Les macros de documents et les scripts PowerShell ont été très souvent utilisés pour installer des logiciels malveillants sur les ordinateurs. (crédit : D.R.)

Les chercheurs mettent en garde contre une nouvelle vague d’attaques utilisant comme vecteur un cheval de Troie conçu pour dérober des informations. Le trojan appelé Ursnif utilise PowerShell et des mécanismes d’exécution « fileless » qui le rendent difficile à détecter. Certaines attaques déploient également le ransomware GandCrab. Ursnif, que l’on connaît aussi sous le nom de Dreambot, existe depuis un certain temps. Il s’est d’abord concentré sur le vol de courriels et d’informations bancaires en ligne dans les navigateurs. Mais cette variante contient des modules qui étendent ses fonctionnalités et elle a récemment servi au déploiement d’autres malwares.

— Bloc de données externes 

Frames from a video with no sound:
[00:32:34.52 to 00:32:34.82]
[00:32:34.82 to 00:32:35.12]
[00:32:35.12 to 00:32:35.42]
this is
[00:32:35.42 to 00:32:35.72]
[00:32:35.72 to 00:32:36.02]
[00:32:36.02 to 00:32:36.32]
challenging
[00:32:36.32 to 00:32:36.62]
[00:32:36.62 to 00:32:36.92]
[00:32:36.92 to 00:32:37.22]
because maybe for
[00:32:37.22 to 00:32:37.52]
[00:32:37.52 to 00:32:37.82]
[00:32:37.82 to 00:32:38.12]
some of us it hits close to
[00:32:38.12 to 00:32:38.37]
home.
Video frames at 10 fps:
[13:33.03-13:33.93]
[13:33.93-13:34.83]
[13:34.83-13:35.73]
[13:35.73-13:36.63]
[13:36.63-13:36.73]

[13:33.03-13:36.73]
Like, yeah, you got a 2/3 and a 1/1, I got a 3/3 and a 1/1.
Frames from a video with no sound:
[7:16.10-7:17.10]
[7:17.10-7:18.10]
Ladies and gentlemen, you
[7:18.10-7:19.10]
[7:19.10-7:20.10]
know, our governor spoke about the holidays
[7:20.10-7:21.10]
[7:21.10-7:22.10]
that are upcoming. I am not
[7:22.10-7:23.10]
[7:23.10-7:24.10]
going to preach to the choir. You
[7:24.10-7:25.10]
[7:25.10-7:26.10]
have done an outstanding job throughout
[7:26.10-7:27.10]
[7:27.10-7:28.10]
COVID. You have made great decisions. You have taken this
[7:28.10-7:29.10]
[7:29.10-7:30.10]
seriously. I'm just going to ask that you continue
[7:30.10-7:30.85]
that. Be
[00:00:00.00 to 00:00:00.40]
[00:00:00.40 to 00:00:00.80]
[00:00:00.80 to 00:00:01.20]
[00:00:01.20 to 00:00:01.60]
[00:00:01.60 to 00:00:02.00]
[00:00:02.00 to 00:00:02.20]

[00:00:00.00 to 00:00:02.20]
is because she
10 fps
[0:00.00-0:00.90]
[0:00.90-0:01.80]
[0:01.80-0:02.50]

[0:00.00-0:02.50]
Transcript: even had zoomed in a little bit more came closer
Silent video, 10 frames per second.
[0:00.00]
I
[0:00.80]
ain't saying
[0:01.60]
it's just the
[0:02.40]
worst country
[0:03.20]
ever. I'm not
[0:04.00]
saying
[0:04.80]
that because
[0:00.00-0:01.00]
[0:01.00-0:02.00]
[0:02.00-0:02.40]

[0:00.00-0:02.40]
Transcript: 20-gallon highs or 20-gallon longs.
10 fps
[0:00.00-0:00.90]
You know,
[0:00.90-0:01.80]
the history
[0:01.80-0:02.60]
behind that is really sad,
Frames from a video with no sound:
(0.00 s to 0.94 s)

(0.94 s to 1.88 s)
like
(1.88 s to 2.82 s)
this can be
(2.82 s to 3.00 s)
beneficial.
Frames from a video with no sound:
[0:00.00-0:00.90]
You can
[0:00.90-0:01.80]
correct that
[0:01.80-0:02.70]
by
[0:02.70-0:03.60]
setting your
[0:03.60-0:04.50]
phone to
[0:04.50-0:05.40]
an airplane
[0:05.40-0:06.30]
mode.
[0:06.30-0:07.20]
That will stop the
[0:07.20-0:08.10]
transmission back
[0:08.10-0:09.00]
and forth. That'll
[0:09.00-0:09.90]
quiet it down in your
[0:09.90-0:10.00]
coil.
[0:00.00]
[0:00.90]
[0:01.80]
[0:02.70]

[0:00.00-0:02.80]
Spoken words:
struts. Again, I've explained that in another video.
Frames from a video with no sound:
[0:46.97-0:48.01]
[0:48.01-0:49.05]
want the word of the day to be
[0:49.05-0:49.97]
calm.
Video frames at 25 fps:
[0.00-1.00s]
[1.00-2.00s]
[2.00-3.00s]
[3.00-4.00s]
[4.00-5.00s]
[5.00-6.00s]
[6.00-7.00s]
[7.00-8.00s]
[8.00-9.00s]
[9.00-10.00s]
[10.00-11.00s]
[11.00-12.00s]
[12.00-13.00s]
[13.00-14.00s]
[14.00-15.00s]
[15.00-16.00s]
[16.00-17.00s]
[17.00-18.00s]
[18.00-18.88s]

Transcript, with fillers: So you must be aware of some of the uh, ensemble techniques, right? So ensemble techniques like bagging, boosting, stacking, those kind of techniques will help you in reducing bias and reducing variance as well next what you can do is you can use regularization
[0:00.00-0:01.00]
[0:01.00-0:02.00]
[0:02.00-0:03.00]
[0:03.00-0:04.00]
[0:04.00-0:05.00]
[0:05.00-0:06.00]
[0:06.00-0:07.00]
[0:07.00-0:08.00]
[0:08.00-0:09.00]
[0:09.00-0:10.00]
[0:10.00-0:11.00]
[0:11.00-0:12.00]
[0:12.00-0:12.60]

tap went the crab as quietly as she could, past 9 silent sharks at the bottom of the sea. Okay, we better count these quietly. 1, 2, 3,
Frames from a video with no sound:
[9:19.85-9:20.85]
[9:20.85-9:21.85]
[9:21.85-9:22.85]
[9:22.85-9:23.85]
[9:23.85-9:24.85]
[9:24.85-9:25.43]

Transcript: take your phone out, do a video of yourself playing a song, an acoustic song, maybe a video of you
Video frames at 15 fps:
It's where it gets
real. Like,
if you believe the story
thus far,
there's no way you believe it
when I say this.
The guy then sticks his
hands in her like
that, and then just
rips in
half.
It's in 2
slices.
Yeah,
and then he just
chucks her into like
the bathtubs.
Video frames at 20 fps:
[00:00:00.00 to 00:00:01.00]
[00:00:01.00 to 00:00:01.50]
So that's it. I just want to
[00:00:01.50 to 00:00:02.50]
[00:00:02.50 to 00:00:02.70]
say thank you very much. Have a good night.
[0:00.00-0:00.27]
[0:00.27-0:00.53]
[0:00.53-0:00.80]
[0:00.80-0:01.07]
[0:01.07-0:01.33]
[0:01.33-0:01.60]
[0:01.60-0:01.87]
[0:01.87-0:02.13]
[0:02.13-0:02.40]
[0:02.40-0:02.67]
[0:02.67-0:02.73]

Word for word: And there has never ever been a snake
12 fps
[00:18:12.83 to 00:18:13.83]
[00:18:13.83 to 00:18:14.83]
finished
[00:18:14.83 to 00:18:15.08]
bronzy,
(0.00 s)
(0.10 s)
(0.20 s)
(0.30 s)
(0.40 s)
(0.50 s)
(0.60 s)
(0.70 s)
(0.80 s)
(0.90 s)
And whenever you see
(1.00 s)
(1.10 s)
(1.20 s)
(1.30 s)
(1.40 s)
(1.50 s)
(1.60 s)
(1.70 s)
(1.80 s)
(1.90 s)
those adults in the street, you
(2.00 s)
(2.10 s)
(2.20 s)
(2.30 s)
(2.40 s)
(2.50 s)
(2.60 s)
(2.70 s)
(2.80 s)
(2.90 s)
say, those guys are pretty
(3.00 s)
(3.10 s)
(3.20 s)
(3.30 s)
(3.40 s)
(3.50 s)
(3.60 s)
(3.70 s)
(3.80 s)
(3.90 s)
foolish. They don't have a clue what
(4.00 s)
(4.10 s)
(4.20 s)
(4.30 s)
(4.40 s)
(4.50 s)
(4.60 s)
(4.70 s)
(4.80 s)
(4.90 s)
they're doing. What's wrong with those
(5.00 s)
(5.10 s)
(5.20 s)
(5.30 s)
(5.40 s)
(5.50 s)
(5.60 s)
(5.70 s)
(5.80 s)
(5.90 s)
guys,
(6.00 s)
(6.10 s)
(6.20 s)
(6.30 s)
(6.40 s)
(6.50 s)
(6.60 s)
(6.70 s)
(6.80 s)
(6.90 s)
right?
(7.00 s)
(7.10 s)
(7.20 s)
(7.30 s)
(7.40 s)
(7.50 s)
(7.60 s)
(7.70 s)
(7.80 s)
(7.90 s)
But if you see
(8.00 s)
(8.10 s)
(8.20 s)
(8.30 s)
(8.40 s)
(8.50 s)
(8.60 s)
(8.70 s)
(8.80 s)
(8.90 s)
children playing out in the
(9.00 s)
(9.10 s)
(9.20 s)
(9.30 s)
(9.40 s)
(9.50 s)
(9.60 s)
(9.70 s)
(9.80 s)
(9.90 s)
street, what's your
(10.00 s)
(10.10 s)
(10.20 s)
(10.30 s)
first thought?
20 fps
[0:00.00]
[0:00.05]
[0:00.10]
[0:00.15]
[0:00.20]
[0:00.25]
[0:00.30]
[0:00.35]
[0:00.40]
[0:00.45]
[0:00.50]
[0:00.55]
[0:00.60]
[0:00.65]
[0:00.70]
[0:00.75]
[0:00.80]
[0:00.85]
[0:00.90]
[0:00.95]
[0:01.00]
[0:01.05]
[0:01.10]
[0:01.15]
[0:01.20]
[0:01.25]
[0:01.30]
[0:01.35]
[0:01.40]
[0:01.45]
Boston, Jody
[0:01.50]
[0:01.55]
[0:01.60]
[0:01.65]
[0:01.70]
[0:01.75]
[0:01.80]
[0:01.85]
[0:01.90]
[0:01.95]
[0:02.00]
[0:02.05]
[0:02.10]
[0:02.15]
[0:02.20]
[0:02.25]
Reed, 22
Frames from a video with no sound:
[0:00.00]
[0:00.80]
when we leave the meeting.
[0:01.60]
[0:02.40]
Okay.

Ainsi, le mois dernier, des chercheurs de Carbon Black ont repéré une campagne de spam distribuant Ursnif et ce dernier installe à son tour le ransomware GandCrab. « L’attaque globale s’appuie sur plusieurs techniques dont certaines sont très prisées des « red teams », ces groupes qui mènent des actions d’espionnage et des campagnes cybercriminelles à grande échelle », a déclaré le chercheur de Carbon Black dans un nouveau rapport. La séquence d’attaques démarre par une campagne de spams transportant des documents Word avec des scripts de macros malveillants. Les macros sont masquées par du code indésirable, mais sont conçues pour exécuter une commande PowerShell encodée stockée dans le champ Alternate Text d’un objet à l’intérieur du document.

Une charge utile téléchargée depuis un serveur de command&control

Ces dernières années, les macros de documents et les scripts PowerShell ont été très souvent utilisés pour installer des logiciels malveillants sur les ordinateurs parce que les attaquants aiment profiter de toutes les faiblesses possible et que ces fonctionnalités sont présentes par défaut sous Windows et Microsoft Office. Le script PowerShell d’Ursnif télécharge une charge utile à partir d’un serveur de commande et de contrôle codé en dur et l’exécute directement en mémoire. Cette seconde charge utile télécharge ensuite un autre fichier sous forme brute depuis pastebin.com et l’injecte dans le processus PowerShell. La charge utile finale est la version 5.0.4 de GandCrab, un ransomware vendu sur les marchés clandestins en tant que service. Les créateurs acceptent que d’autres cybercriminels l’utilisent contre un pourcentage sur les profits. Il existe déjà un outil de décryptage disponible pour certaines variantes de GandCrab, mais il s’agit d’une version plus récente.

Les chercheurs en sécurité du groupe Talos de Cisco Systems ont également vu et analysé les récentes campagnes Ursnif et ils ont publié un rapport technique expliquant en détail la chaîne d’infection du trojan. Selon eux, Ursnif ne se contente pas de charger du code malveillant directement en mémoire. Il parvient également à rester persistant lors des redémarrages tout en restant « fileless ». Pour ce faire, il stocke une commande PowerShell encodée dans une clé de registre et la lance ensuite en utilisant la ligne de commande Windows Management Instrumentation Command (WMIC).

Des fichiers CAB utilisés pour compresser des données avant exfiltration

Le logiciel malveillant stocke les données volées dans des fichiers CAB compressés et les envoie à des serveurs de commande et de contrôle à l’aide de connexions HTTPS cryptées, ce qui rend difficile la détection du trafic par les solutions de prévention des fuites de données. « Ursnif est un champion de la persistance « sans fichier » qui rend difficile le filtrage du trafic C2 par les techniques antivirus traditionnelles », ont déclaré les chercheurs de Cisco Talos. « De plus, Ursnif utilise des fichiers CAB pour compresser ses données avant l’exfiltration, ce qui rend le blocage de ce malware encore plus difficile ». Cisco Talos et Carbon Black ont inclus dans leurs rapports respectifs des indicateurs de compromis comme les hachages de fichiers, les URL et autres artefacts, et Carbon Black a également publié des règles YARA qui pourraient aider les spécialistes de la sécurisation des réseaux et les professionnels spécialisés dans la réponse aux incidents à détecter ces infections.